Monday, Sep. 16, 1996

"ALEX HAS A CRISP, CLEAR WAY OF GOING FOR THE JUGULAR"

By Michael Duffy/Washington

Working for Phil Gramm last winter, Alex Castellanos spent a lot of time figuring out ways to force Bob Dole into early retirement. But Gramm fizzled out early, and although Castellanos maintained good relations with the Dole camp, he figured he was finished for the rest of 1996. Then last week Dole tapped him to lead the advertising war against Bill Clinton. "It all proves that old Cuban saying," he said last Friday. "Never spit straight up in the air." And he never did.

Castellanos is no stranger to exile. Born in Havana, he fled Castro's revolution with his parents in 1961 at age 6. They settled in Coats, North Carolina, which had 1,000 residents and one stoplight with only two colors. Castellanos attended the University of North Carolina but dropped out in his final semester to work on Ronald Reagan's 1976 campaign.

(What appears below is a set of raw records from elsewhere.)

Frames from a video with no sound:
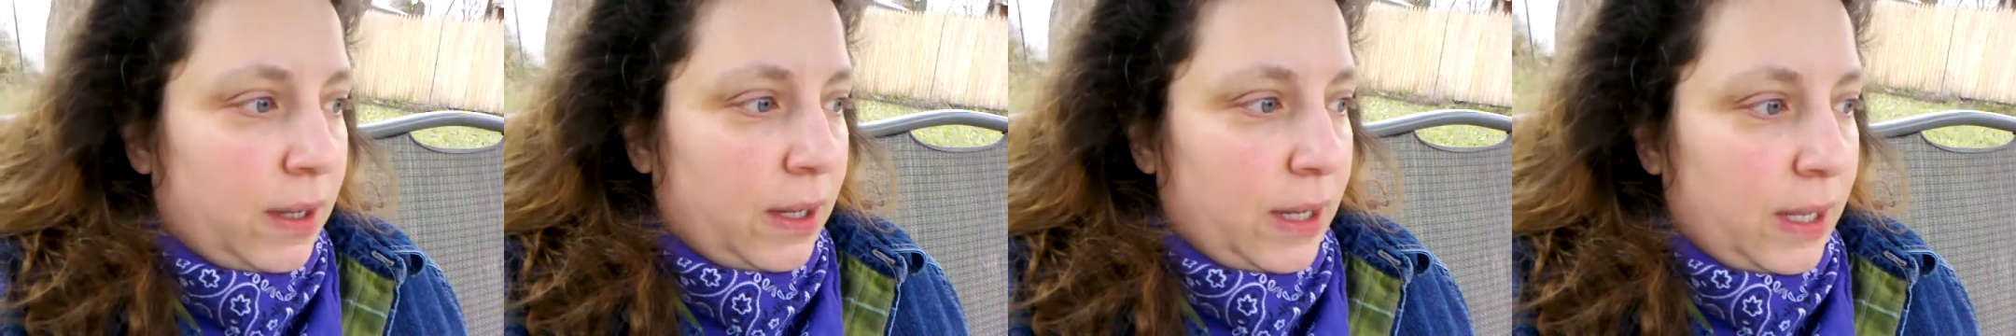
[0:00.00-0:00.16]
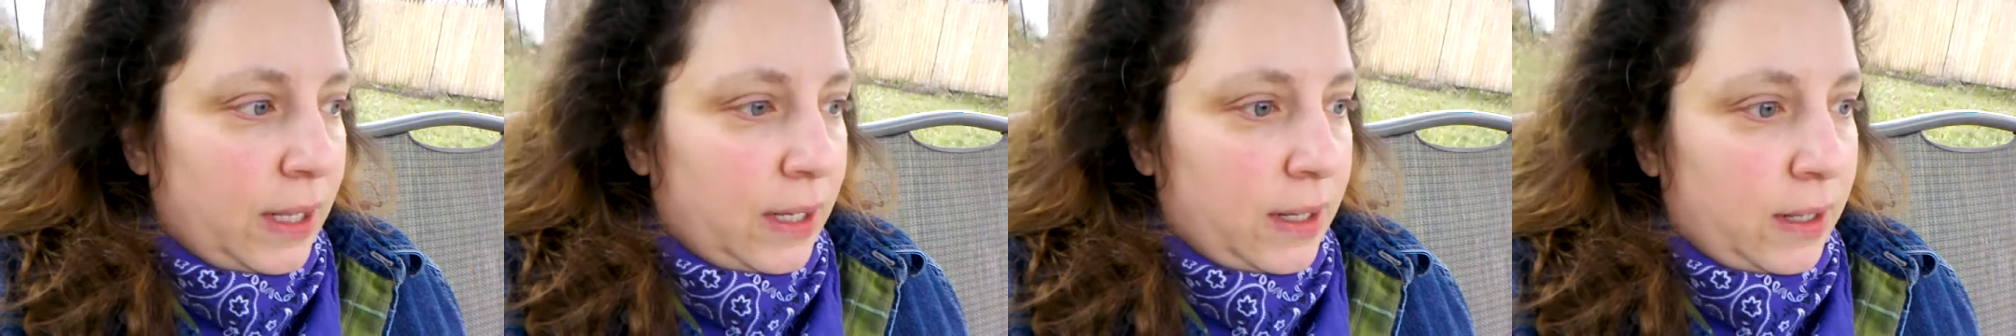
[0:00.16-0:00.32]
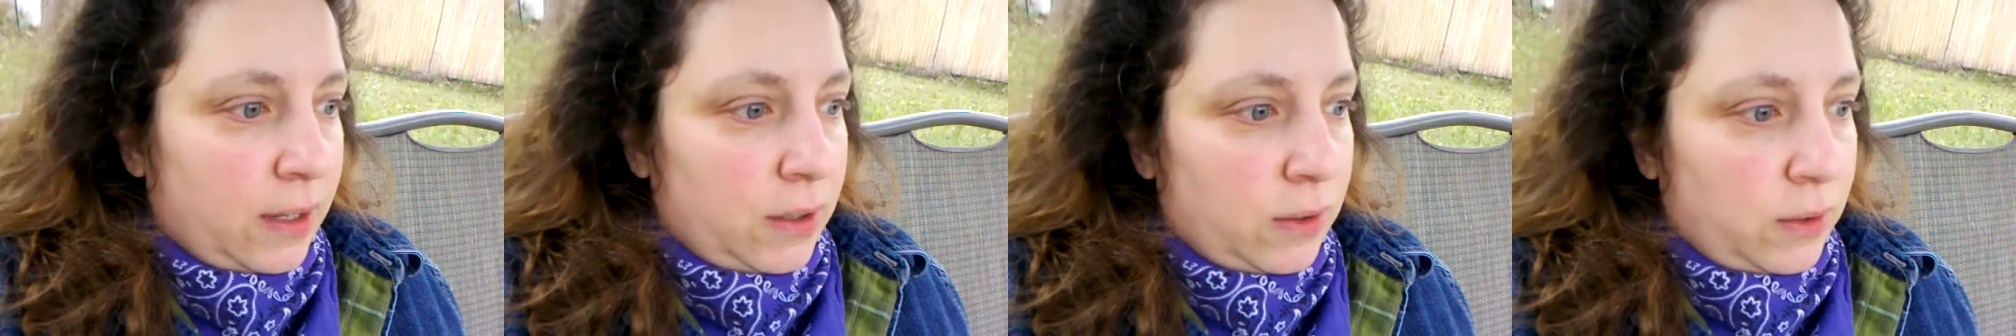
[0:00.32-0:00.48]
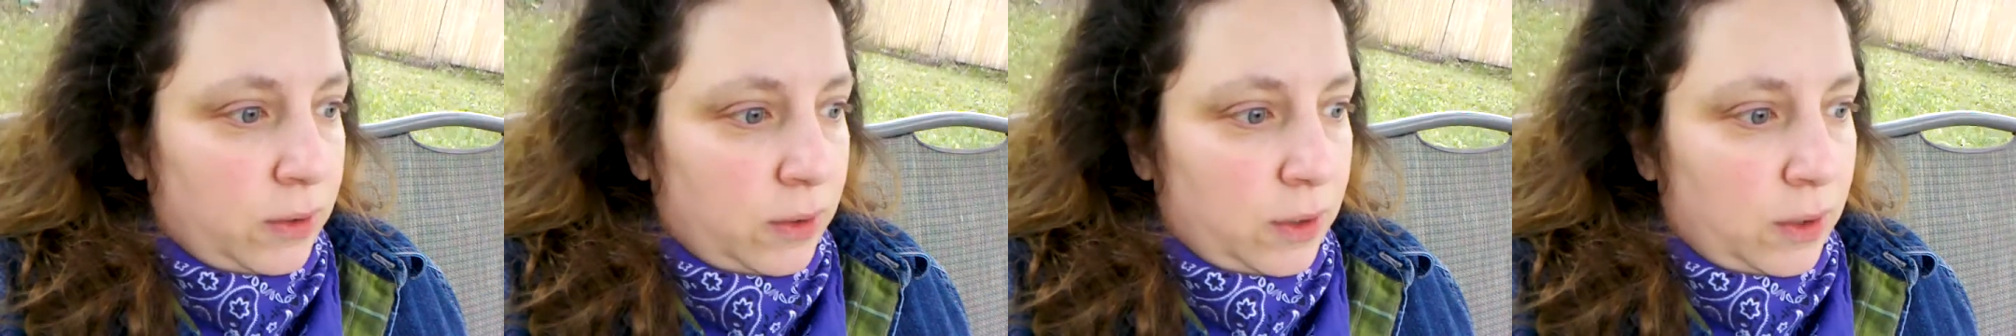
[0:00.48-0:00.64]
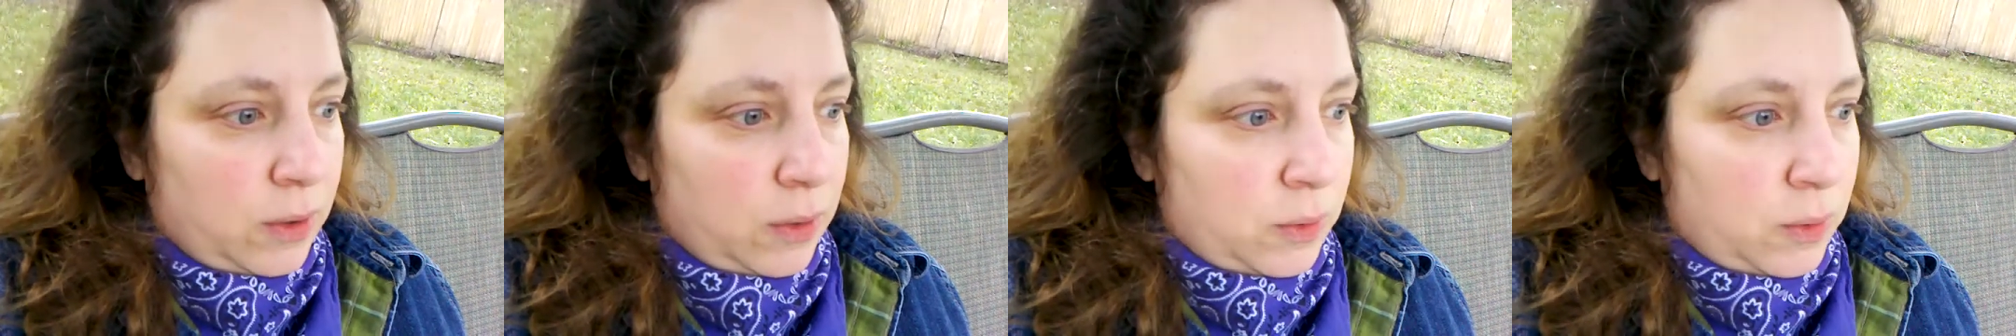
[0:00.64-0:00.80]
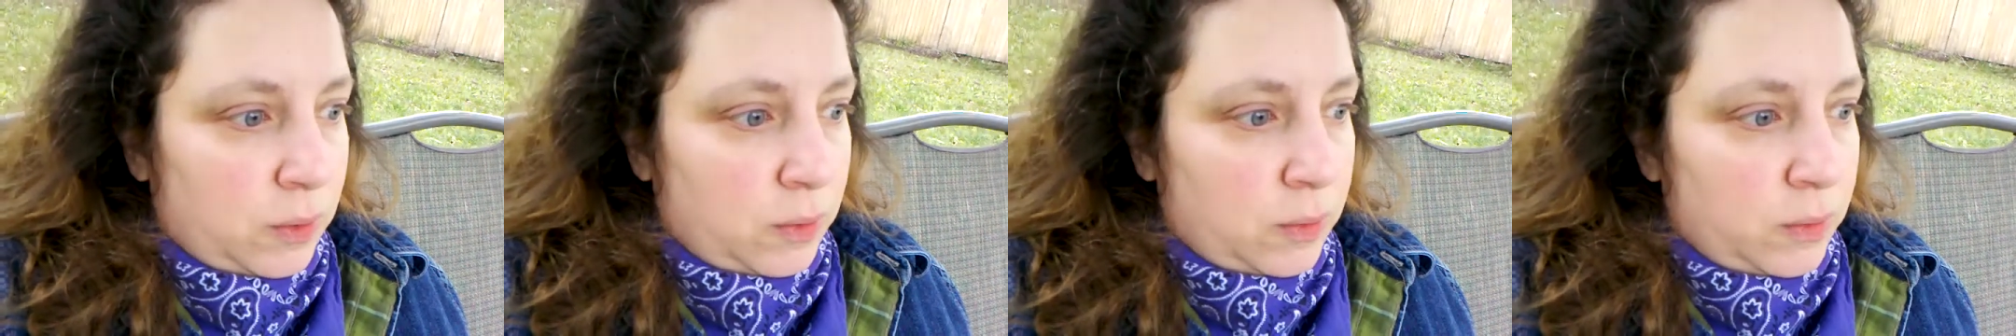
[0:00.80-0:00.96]
And I don't
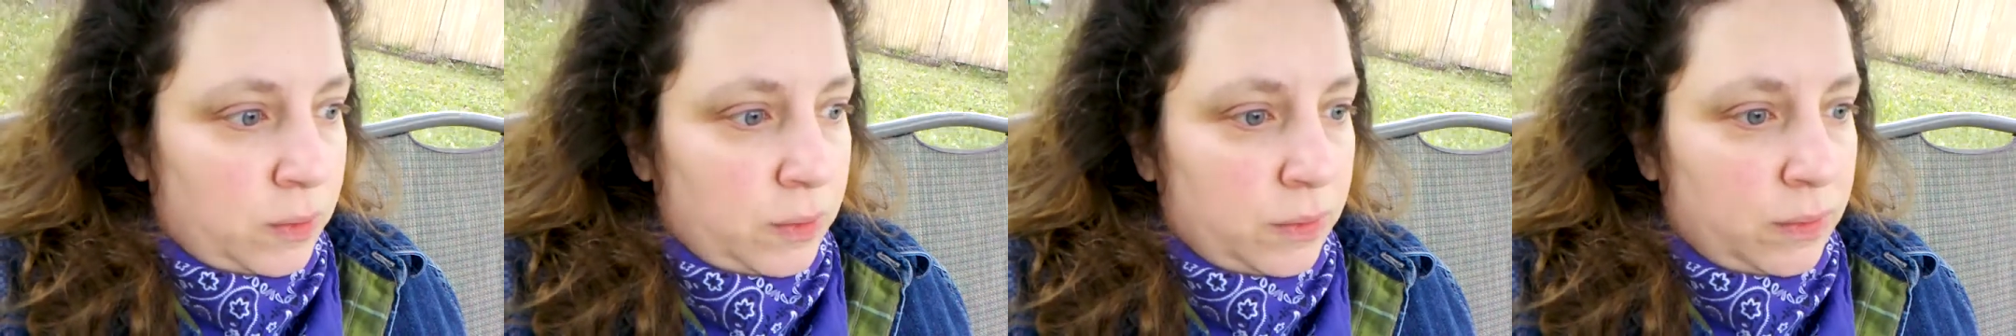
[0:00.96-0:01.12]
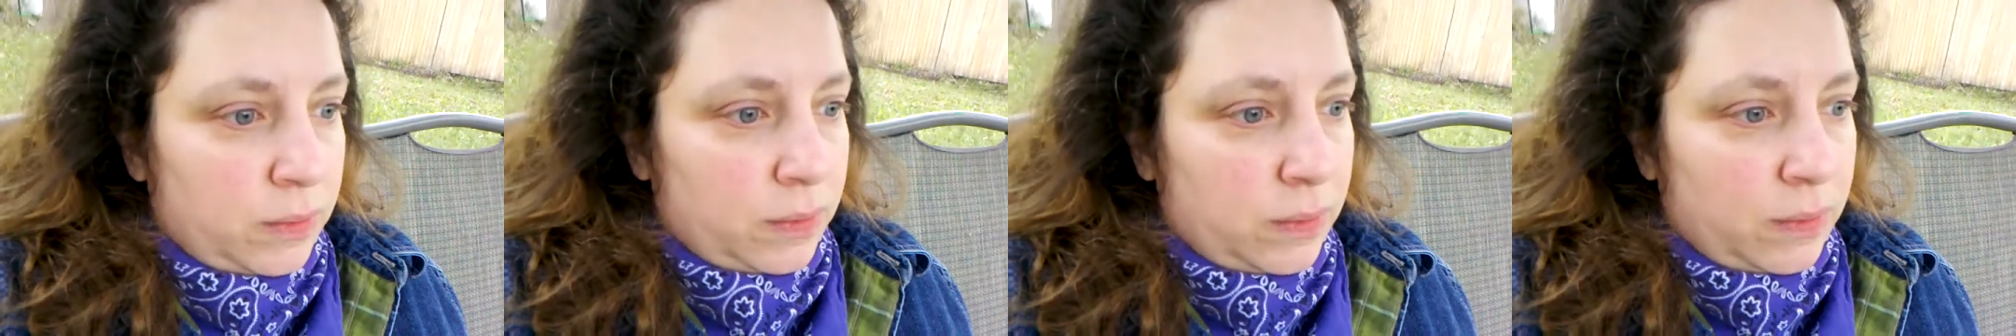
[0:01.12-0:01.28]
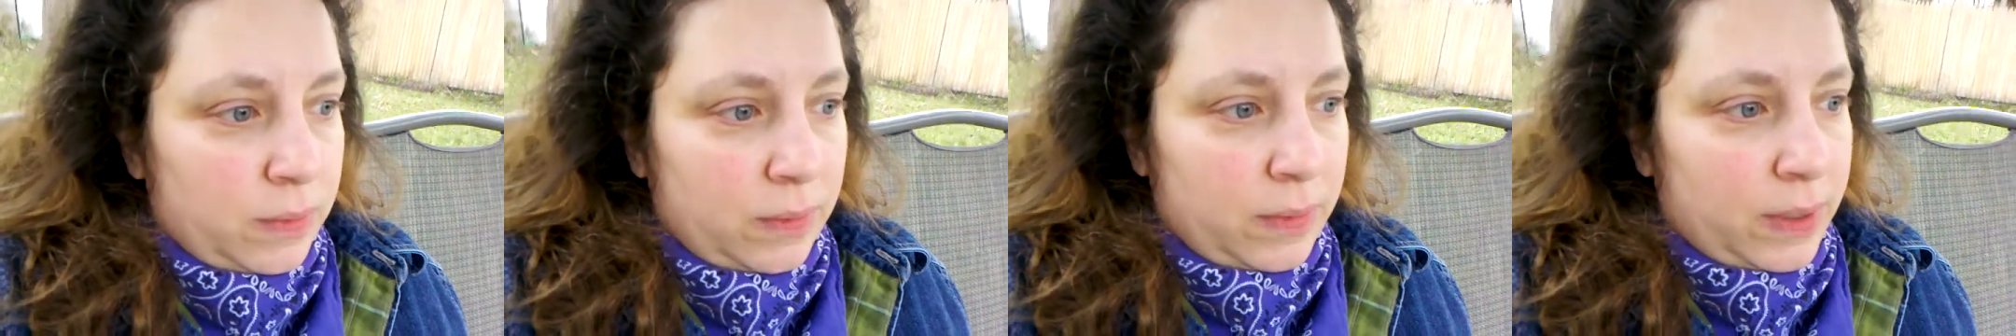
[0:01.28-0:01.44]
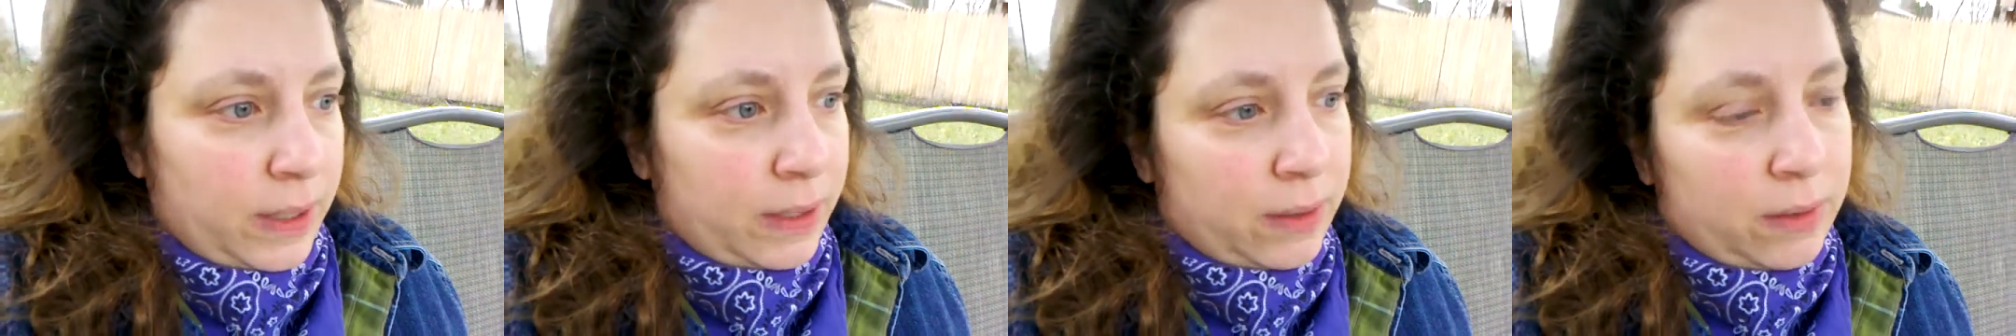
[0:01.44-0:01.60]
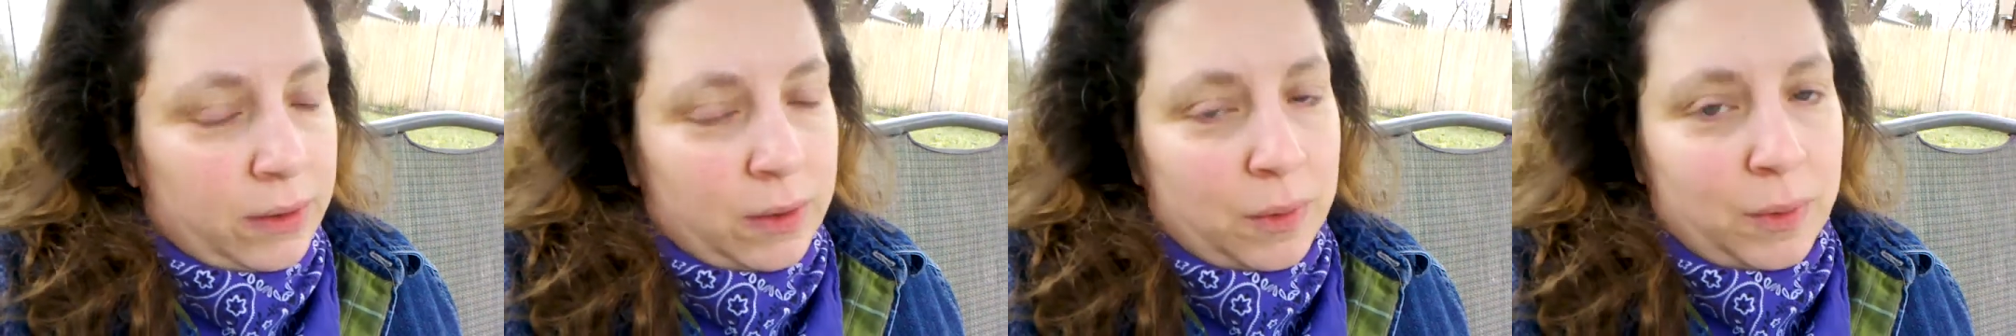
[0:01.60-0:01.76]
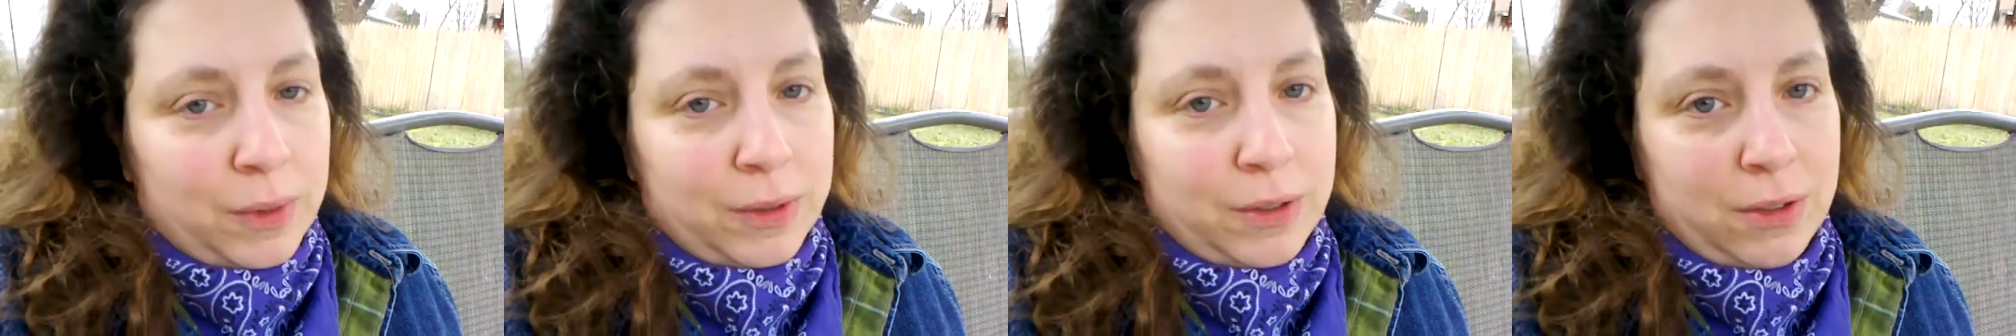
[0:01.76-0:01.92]
know
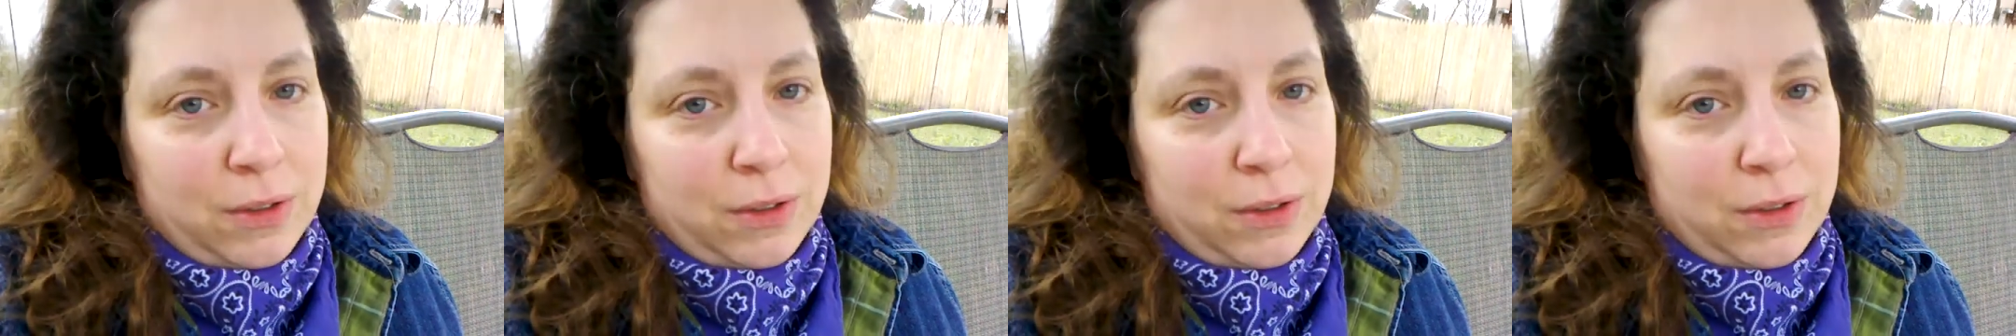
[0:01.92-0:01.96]
what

Ever since, Castellanos has worked with dozens of take-no-prisoners campaigns. He is widely credited with inventing a lucrative direct-mail operation for Jesse Helms in the late 1970s. By 1978 he had become an apprentice to Arthur Finkelstein, the shadowy Republican consultant who favored scathing attack ads. He worked for Helms in 1984 and again in Helms' successful 1990 race against Charlotte's black mayor, Harvey Gantt, creating the controversial ad in which a pair of white hands are shown crumpling a pink slip as a narrator puts the onus on racial quotas. "The ads were race baiting and untrue," said Mandy Grunwald, Gantt's media adviser. "Alex has a crisp, clear way of going for the jugular." Castellanos believes in finding what he calls "the truest thing you can say about someone. If you find the truest nugget, it will resonate." But Castellanos knows how hard Dole can be to please. He worked for Dole twice during the 1988 primary campaign--once until Dole fired him and once a few months later, when Dole brought him back from exile.